Commentary on the UK inflation data, Chris Williamson said:
“A faster than expected cooling of UK inflation means the squeeze in household incomes is coming to a welcome end.
“UK inflation fell to 2.7% in February, according to the Office for National Statistics, down from 3.0% in January and below expectations of a drop to 2.8%. This should be the start of a descent to below 2% over the next two years or so, as the impact of the pound’s post EU-referendum weakness fades.
“The latest rise was the smallest since last July and brings inflation down closer to pay growth, which is currently running at 2.5%. The recent squeeze on household incomes from falling real pay may therefore soon be coming to an end, which is something that has already helped soothe household financial strains, according to fresh survey data for March published yesterday.

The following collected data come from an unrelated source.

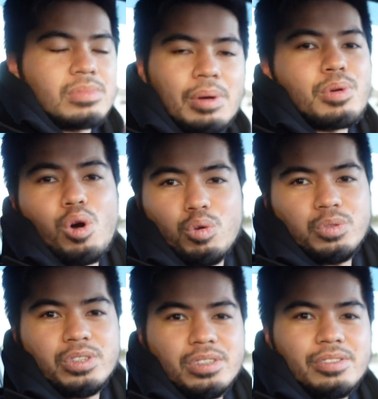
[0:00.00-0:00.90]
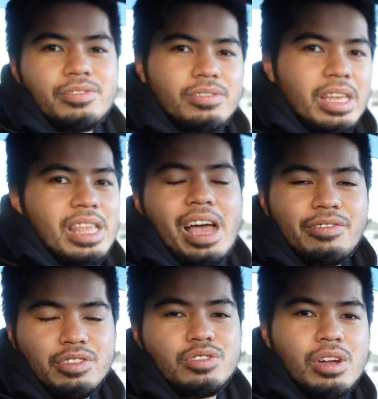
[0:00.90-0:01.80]
I'm cold, like
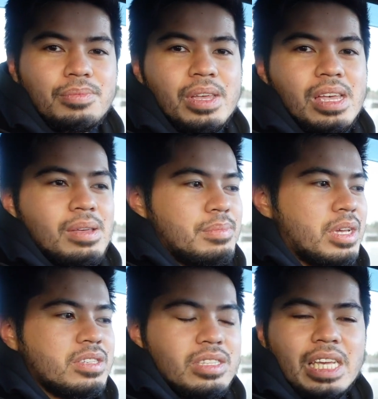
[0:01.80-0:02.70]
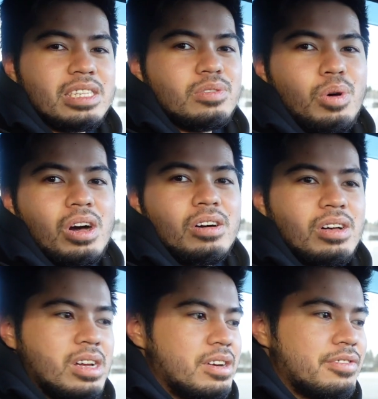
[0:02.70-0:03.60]
half the trip, because it takes a while
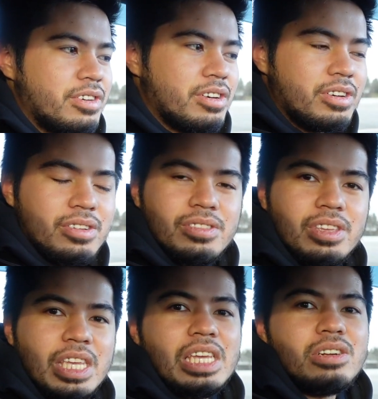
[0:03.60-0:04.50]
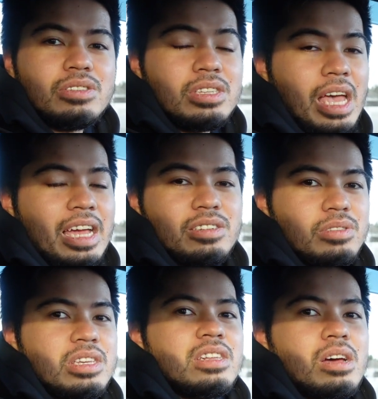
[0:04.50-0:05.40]
for the heater to
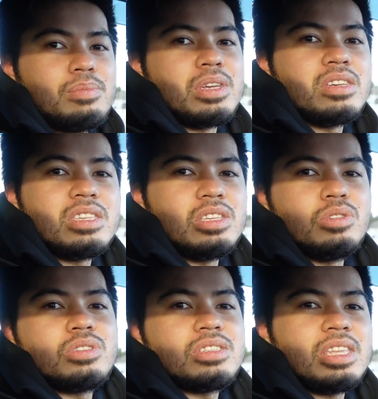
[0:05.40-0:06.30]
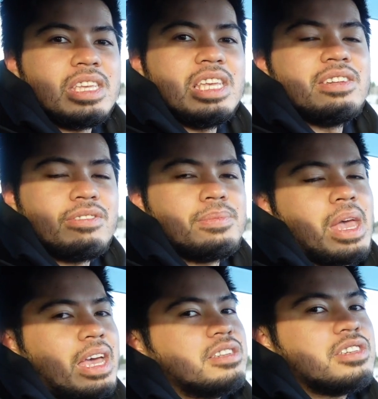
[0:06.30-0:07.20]
actually heat up because it uses the heat from
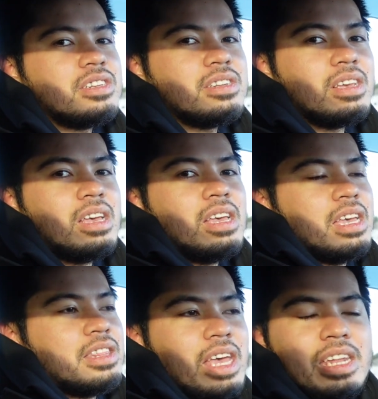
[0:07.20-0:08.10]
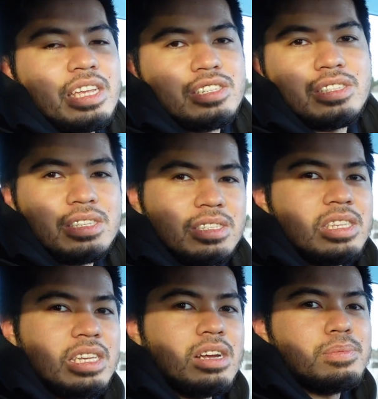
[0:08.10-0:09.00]
the engine, and that engine doesn't
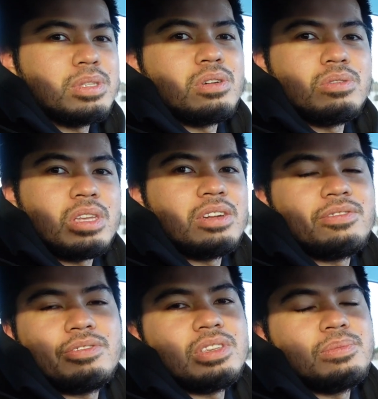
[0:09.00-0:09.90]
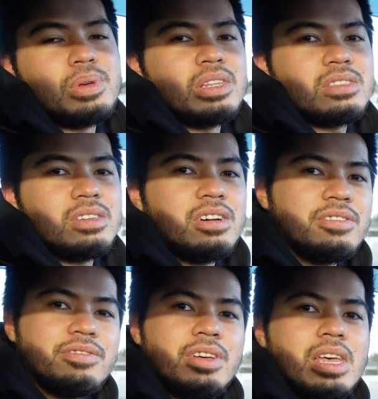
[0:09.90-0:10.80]
heat up until ten or fifteen minutes
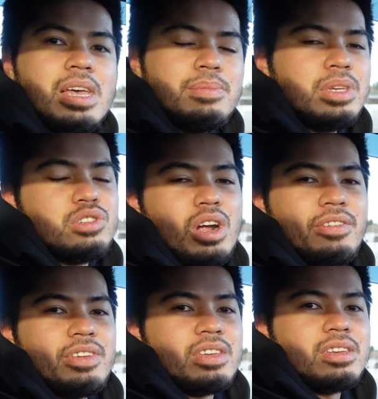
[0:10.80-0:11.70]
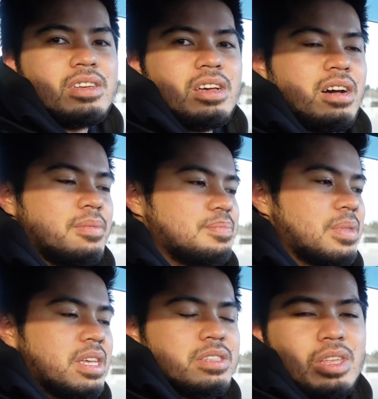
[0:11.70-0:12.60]
of me driving. Um,
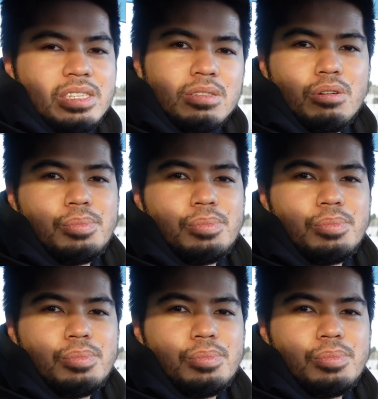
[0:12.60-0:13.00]
so that's a little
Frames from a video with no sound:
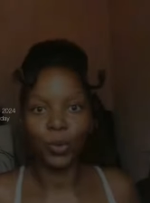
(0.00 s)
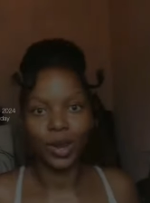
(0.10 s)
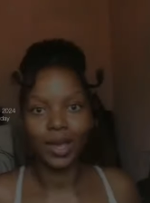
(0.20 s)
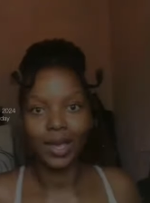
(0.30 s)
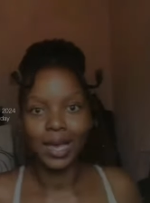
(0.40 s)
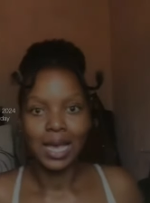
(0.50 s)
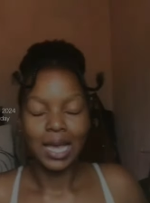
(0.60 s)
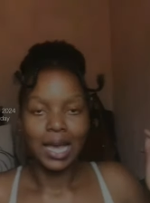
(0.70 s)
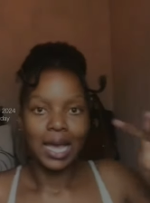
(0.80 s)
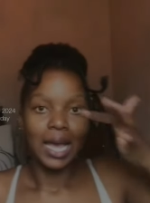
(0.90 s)
wear
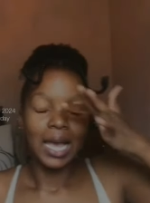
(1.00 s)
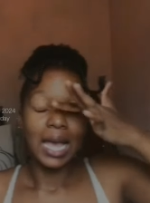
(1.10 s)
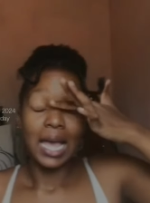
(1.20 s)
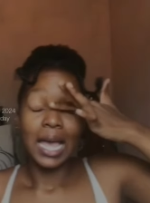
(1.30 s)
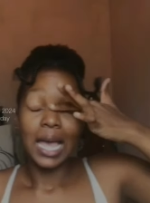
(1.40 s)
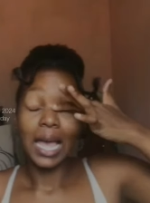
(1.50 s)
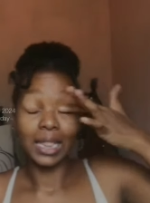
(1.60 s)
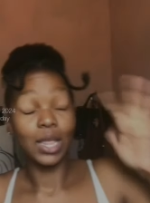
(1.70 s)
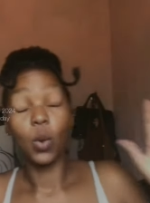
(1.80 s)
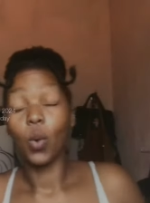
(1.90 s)

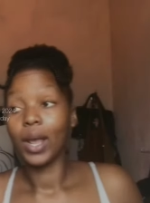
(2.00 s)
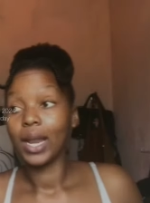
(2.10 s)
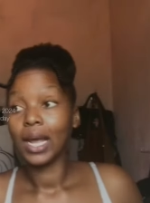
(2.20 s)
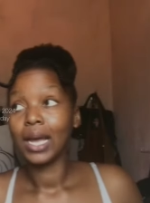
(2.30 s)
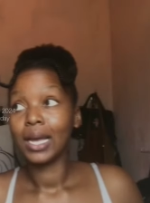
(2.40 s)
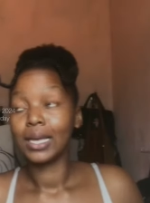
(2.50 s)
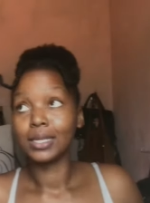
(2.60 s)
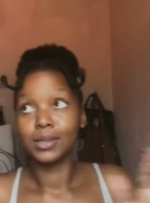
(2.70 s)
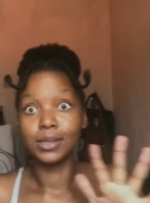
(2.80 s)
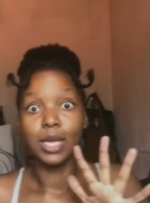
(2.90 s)
and the weather
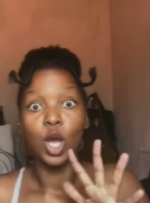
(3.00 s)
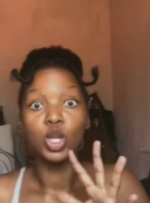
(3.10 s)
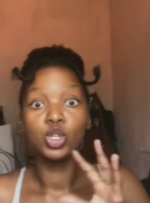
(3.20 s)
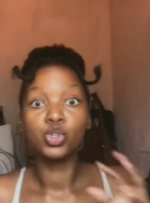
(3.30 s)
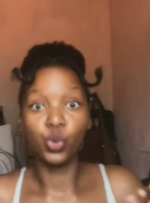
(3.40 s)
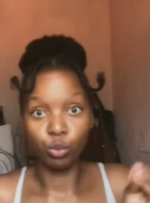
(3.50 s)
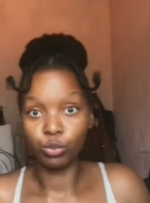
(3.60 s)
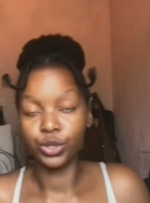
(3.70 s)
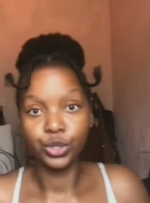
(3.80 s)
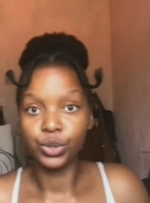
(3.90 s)
is so
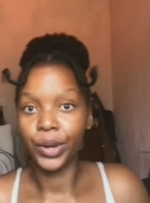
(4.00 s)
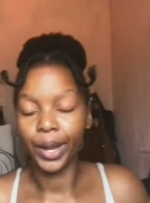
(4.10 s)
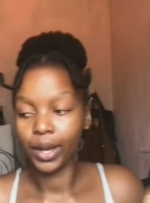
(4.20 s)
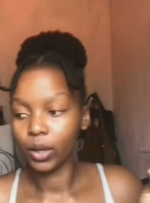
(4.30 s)
moody today.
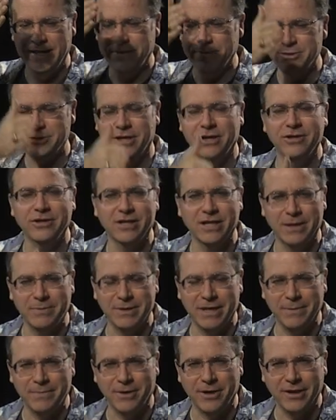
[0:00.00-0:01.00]
then we try to do the Labor
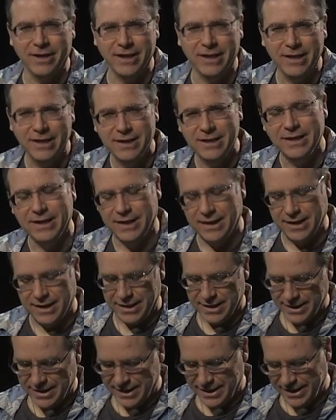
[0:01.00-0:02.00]
Day party.
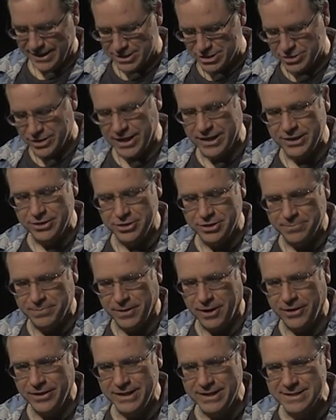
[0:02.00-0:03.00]
And try to do the
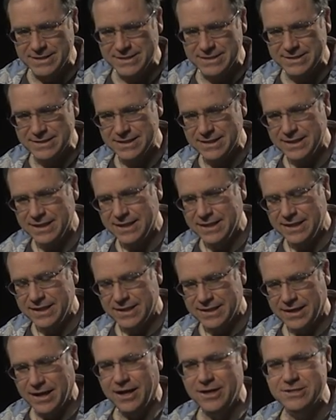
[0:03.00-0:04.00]
parties
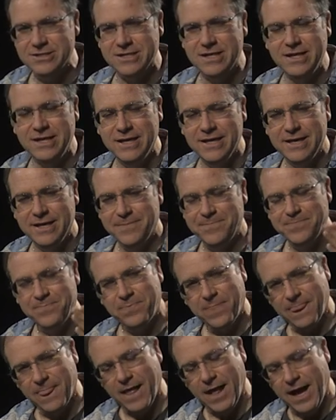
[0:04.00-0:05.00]
largely.
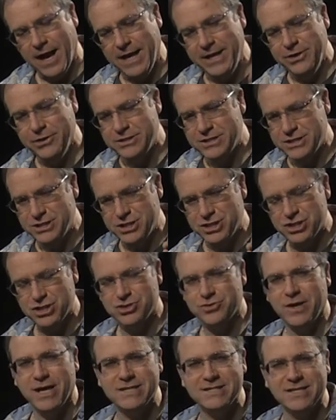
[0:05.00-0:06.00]
I used to
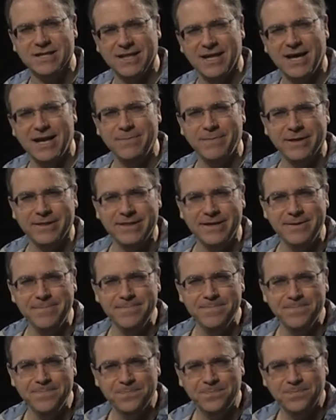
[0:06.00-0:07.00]
stress a lot about
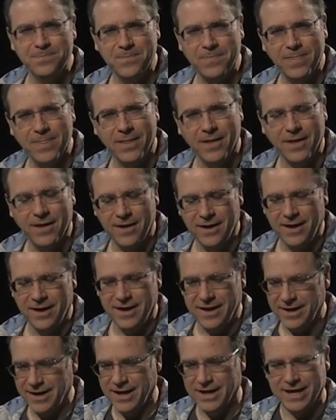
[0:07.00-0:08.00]
them.
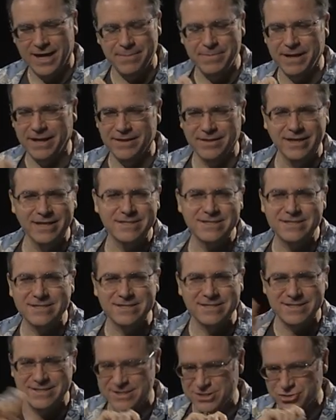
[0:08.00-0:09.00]
Like I'd make lists
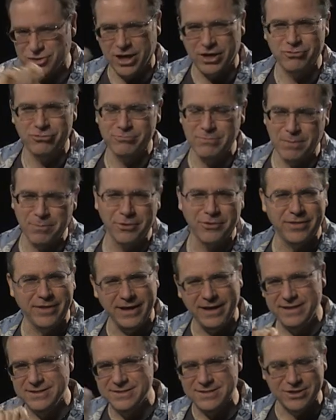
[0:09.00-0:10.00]
and try to remember
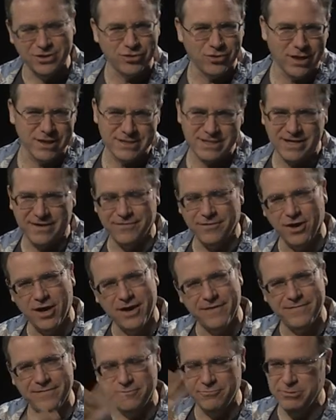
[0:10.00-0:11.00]
things and cross stuff
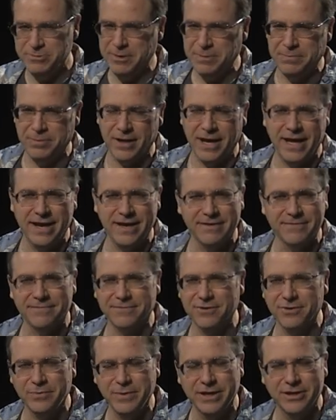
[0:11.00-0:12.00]
off, and we'd be planning
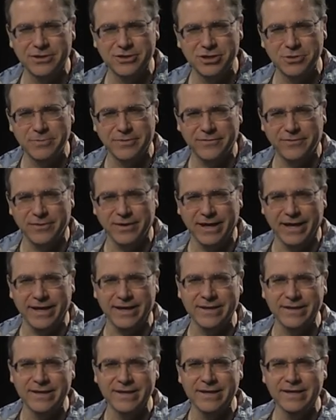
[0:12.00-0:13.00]
for a week or two
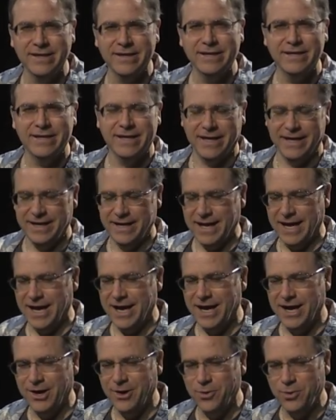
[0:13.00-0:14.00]
beforehand. And
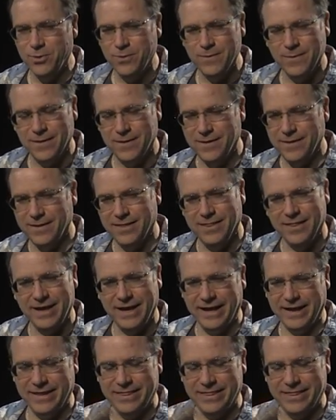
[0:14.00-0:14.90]
now, like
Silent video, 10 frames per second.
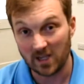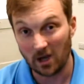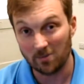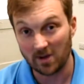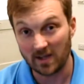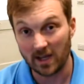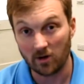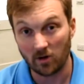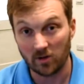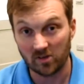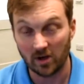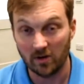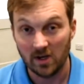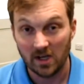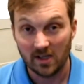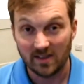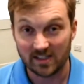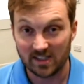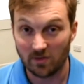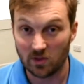to help them get that growth. So
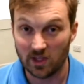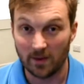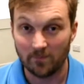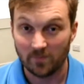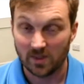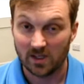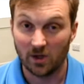that's the other thing.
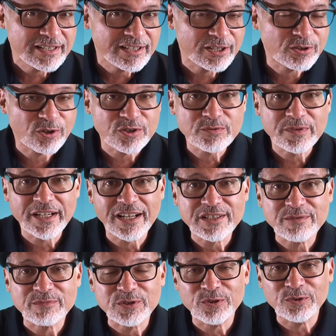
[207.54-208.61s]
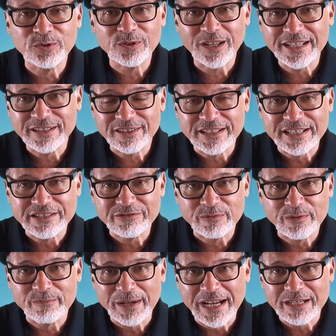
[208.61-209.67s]
Of course, we got some cool light leaks
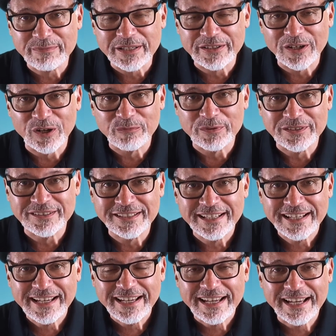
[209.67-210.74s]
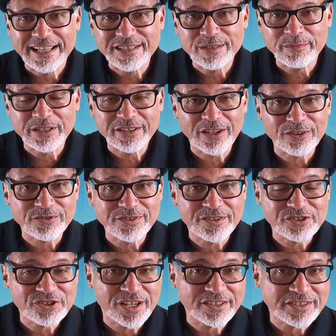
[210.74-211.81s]
from the back being opened, and some of the colors on
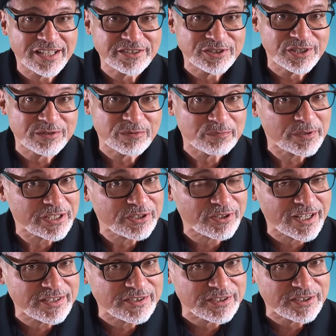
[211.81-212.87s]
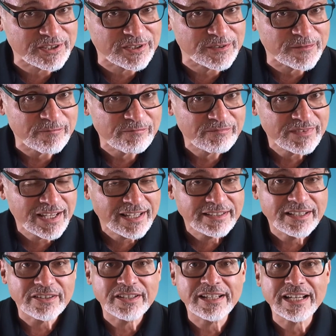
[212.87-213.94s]
the shots I took were pretty crazy too.
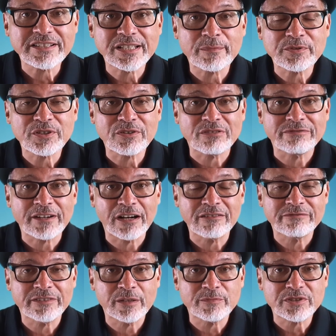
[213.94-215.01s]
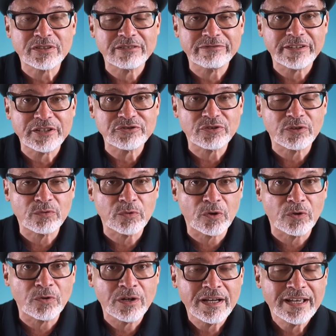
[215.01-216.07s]
Now the next episode of Found Film is going to feature a
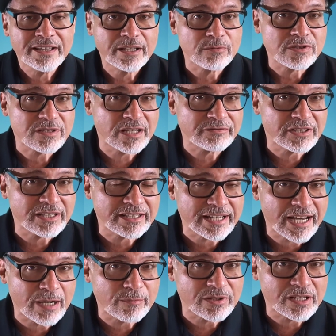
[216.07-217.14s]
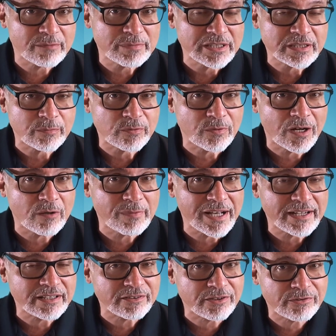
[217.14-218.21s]
roll that was left in the camera that I picked up a while
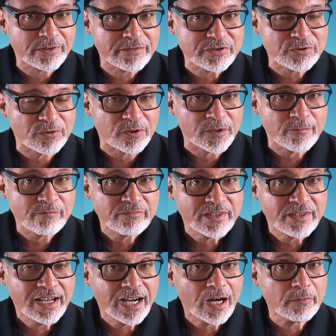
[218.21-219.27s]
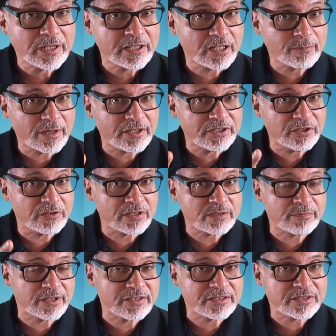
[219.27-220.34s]
back at the thrift store. I want to hear about your
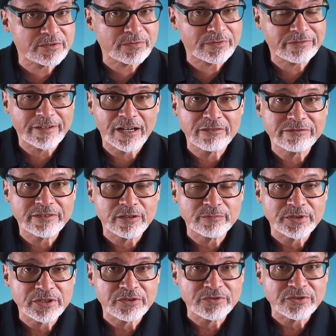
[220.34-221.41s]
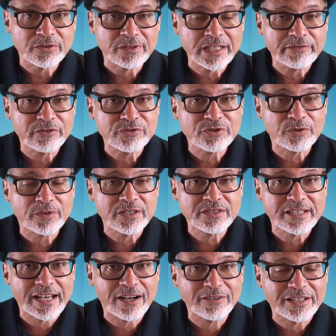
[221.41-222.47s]
experiences with found film too, so leave your stories
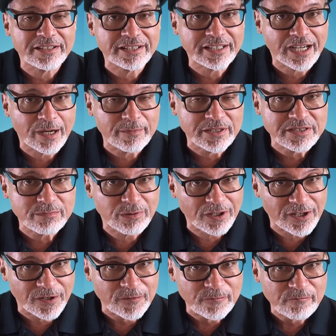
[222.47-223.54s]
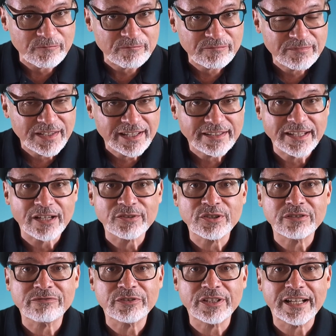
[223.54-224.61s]
down in the comments below. That'll
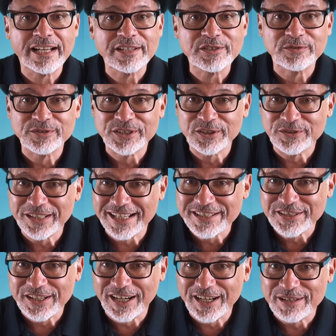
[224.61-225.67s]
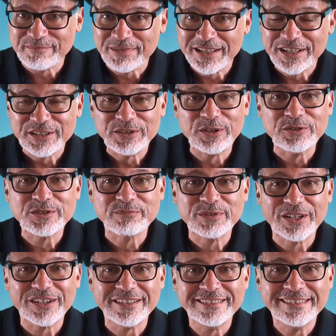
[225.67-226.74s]
do it for today, so until next time, do some
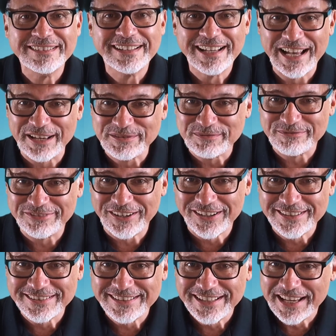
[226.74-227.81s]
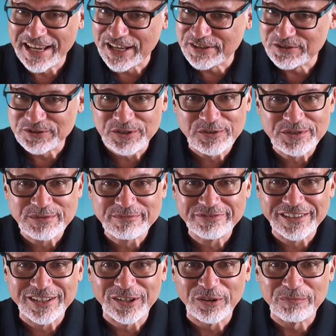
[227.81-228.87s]
good, have some fun, and shoot some
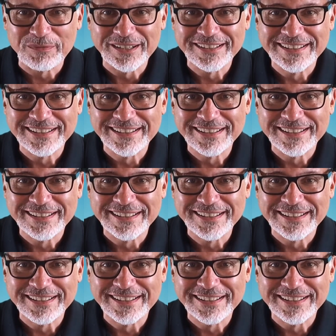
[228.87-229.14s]
film.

“Other price indicators have also turned down. Average prices charges by companies for their goods and services showed the smallest monthly rise for six months in February, according to the PMI survey data, which should feed through to lower consumer prices in coming months. Official data on factory input and output prices have likewise shown pipeline inflationary pressures cooling. The recent strengthening of the pound should also help further alleviate some of the recent upward pressure on prices from costlier imports.
“While price pressures look set to cool further, pay growth appears to be on the rise, which is a key area of interest as far as policymakers are concerned. Recruitment industry data show employers are having to ramp up pay to attract suitable staff due to growing labour shortages, which is a common precursor to faster pay growth in the economy as a whole. Tomorrow’s labour market data should cast more light on the extent to which pay pressures are rising.
“Given other trends in the economy, the larger than expected drop in headline inflation will do little to deter policymakers from raising interest rates. The economy appears to be enjoying further steady growth in the first quarter, expanding at a rate at or above that deemed to be its long-term sustainable pace according to the Bank of England. Wages are rising and households are already braced for higher borrowing costs, with the majority (57%) anticipating another hike within the next six months and one in three expecting rates to rise in the next three months.
“Finally, the Brexit transition deal meanwhile means worries about a “hard Brexit” have eased, paving the ground for Bank of England policymakers to hike interest rates again in May, should the data releases in coming weeks support such a move. Given policymakers’ appetite to normalize policy, it’s likely that it would require severe disappointments in terms of the coming economic growth and wage data to derail plans to hike in May.”